PDA

View Full Version : Server down again?



richardleggett
01-16-2010, 06:23 AM
The other day one of Westhost's servers was down for a couple of hours. You couldn't even log into SSH.

This seems to be happening again for me, although the netstatus.westhost.com page shows everything is fine.

My domain is richardleggett.co.uk

When I try to SSH in I get a connection closed immediately. Same for FTP.

This is really becoming a problem, Westhost, can you do anything about this? Is anyone else having problems?

scain
01-16-2010, 06:35 AM
Dear Richard,

I sincerely apologize about the problems you have been experiencing on that server and I am glad you brought this issue to our attention this morning. We strive for 99.9% uptime so anytime you notice any of your services not responding please do not hesitate to let us know. In this situation it was indeed a server issue, and an outage was posted shortly after our chat conversation. I have posted the information that was posted at http://netstatus.westhost.com and I have also forwarded this post to our administrators to see if they have any further information to provide on the particular outage.

Anytime any of our servers experience any issues we take the matter very seriously and do everything we can to ensure a repeat issue does not occur. We appreciate your understanding in this matter and if you have any other concerns please do not hesitate to ask.

Information from http://netstatus.westhost.com


This server is undergoing emergency maintenance and will be available again as soon as possible.

RoxyLopez
10-24-2011, 10:13 PM
I as well cannot access my site, is has been down for over an hour. This is happening a lot more often, and I would like to know why please and what I can do about it.


Thanks,
Roxy

wildjokerdesign
10-25-2011, 05:09 AM
Roxy,
Have you contacted WH yet? They need to have your information so they can look into the issue.

adamcroshaw
10-25-2011, 12:31 PM
Roxy

We would love to help you! Do you have a ticket number that we can reference to make sure your issue is taken care of. You are also welcome to PM me and I will make sure you are taken care of.

Adam

RoxyLopez
10-25-2011, 07:36 PM
Thanks, it took 4 hours but WH fixed the roblem and I thank you all for your help!!!!

Roxy
www.thetruthdenied.com

Andy435345345
01-19-2012, 08:27 AM
I'm still down - going on six hours. http://netstatus.westhost.com/ shows no servers down .... Someone please explain why there is no way to switch servers when this happens. Under no circumstances should a site EVER be down for more than a few minutes.

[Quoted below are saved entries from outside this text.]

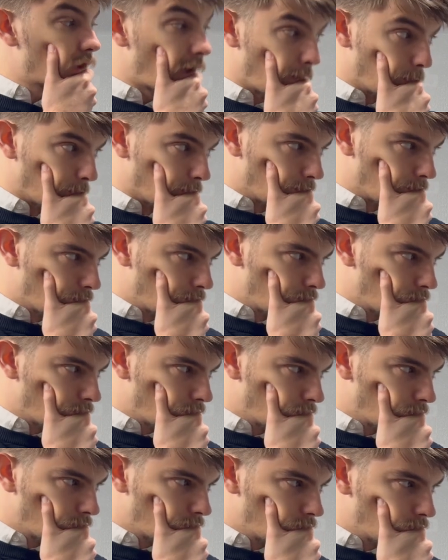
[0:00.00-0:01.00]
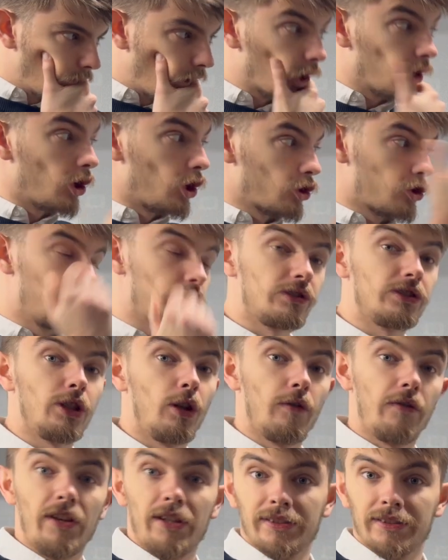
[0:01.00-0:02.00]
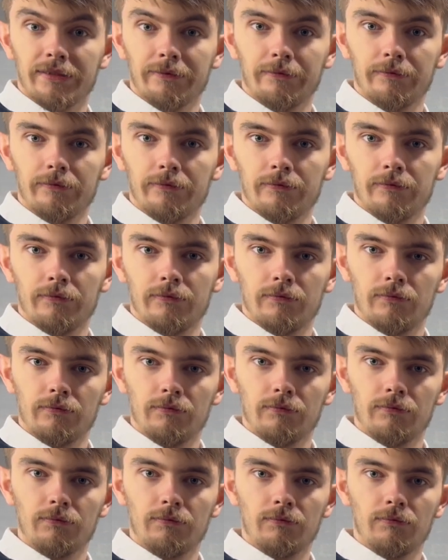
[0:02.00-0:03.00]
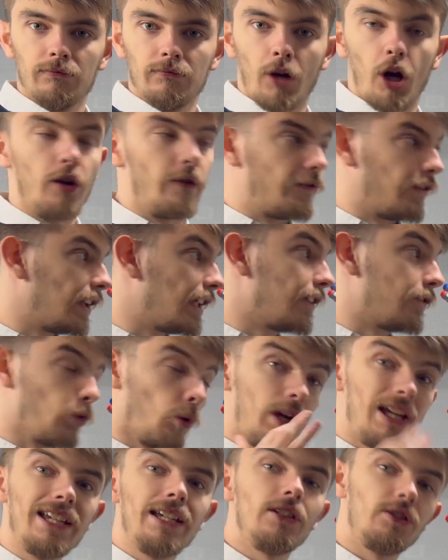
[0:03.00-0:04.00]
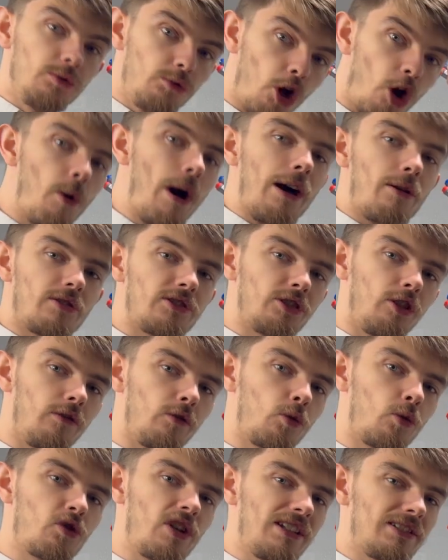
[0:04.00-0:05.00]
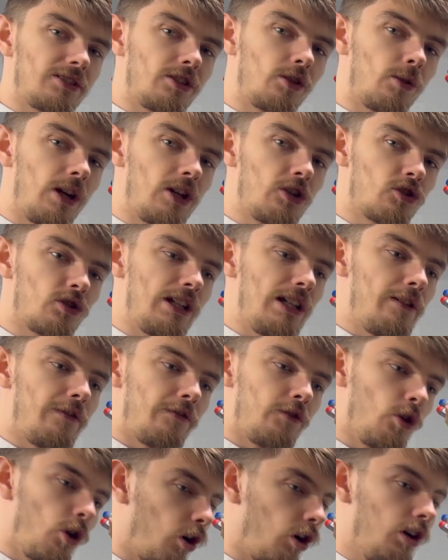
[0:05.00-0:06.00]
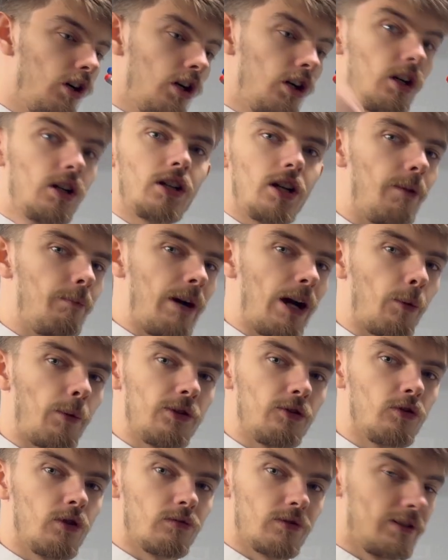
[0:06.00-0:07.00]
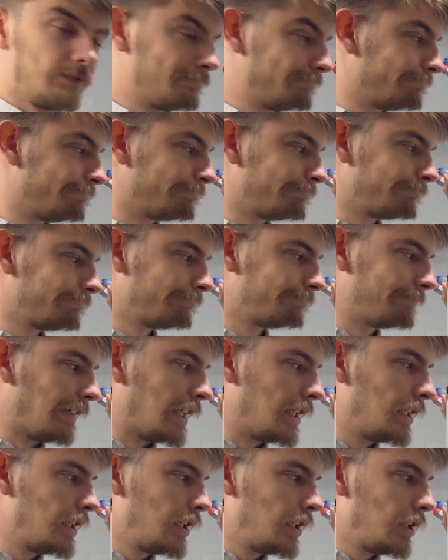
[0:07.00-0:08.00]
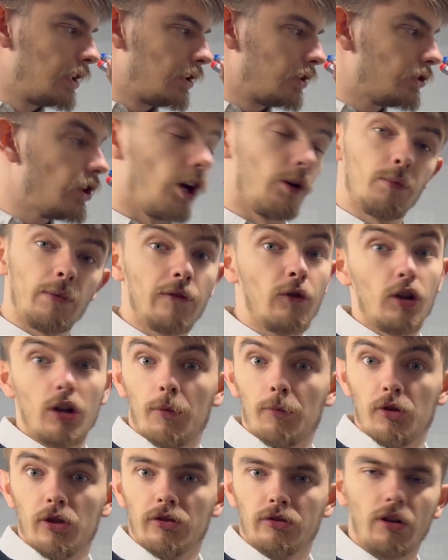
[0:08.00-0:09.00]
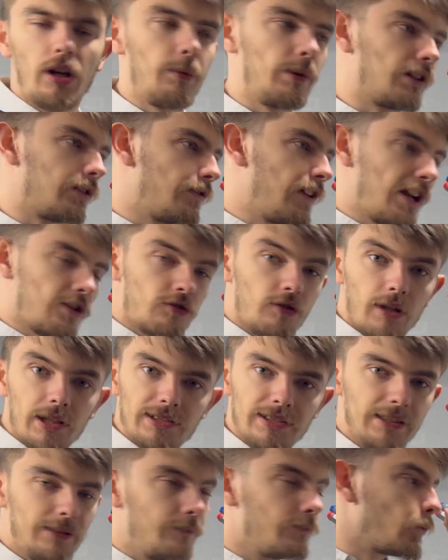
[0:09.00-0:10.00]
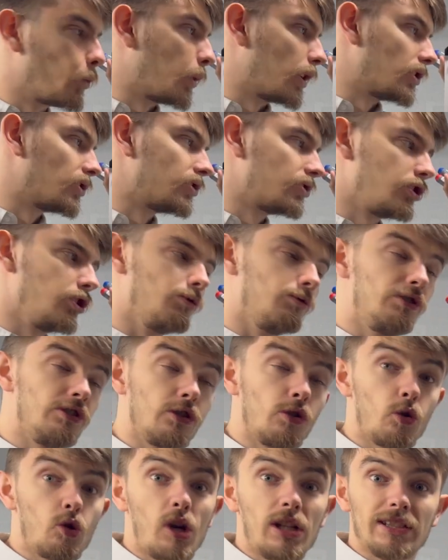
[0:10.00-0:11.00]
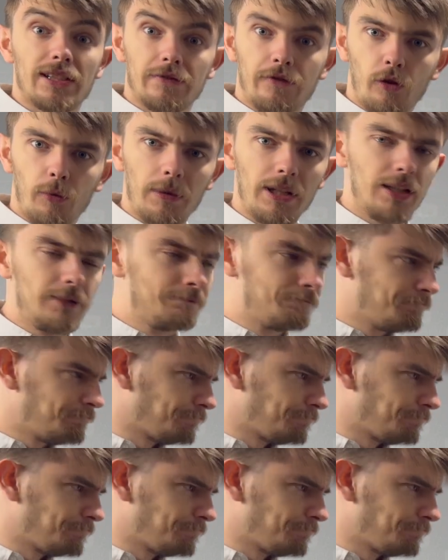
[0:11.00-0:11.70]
I'm going to ask you to solve this. Hopefully, if you're here, you know how to solve a quadratic equation. If not, come back when you're older. So, we've got options, right? We could factorize it. We could use the quadratic formula.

On the home page under 'Could' hosting it states 'Self-Healing', How do you people sleep at night selling such horse shit?

adamcroshaw
01-19-2012, 03:22 PM
Andy

We are sorry that you experienced downtime today. We have been updating our http://netstatus.westhost.com/ page through out the day with information regarding the performance issues that the HSI Cloud is experiencing. We understand this is frustrating and we are doing everything we can to resolve the issues as quickly as we can.

Adam

barry
01-19-2012, 07:19 PM
I'm still down - going on six hours. http://netstatus.westhost.com/ shows no servers down .... Someone please explain why there is no way to switch servers when this happens. Under no circumstances should a site EVER be down for more than a few minutes.

On the home page under 'Could' hosting it states 'Self-Healing', How do you people sleep at night selling such horse shit?

I'd like to understand the Self-Healing concept myself. This appear to be a down right lie. My sites are still down.

ifurniss
01-20-2012, 09:29 AM
I'd like to understand the Self-Healing concept myself. This appear to be a down right lie. My sites are still down.

The self-healing concept is in relation to the servers running all of the cloud accounts -- when one of those goes does down then the rest of the servers in the Cloud pick up the slack and are able to continue providing the necessary resources to the accounts.

However, the Clouds have to be controlled by something. For all of the data this is a machine called the SAN or Storage Area Network. There are a couple running at any given time, but if they fail, get out of sync, etc. that can cause an outage like what you were seeing.

In this instance we replace the offending hardware but then need to re-sync the SAN and copy all the data over to the replaced hardware. Since it's controlling the data for the Cloud this can take some time to complete and you may continue to experience some slowness or intermittent connectivity issues during the process.

barry
01-25-2012, 10:35 PM
So an entire server can go down, and the other servers pick up the slack, but if one hard drive fails it throws a wrench in the "cloud" and the whole network goes down?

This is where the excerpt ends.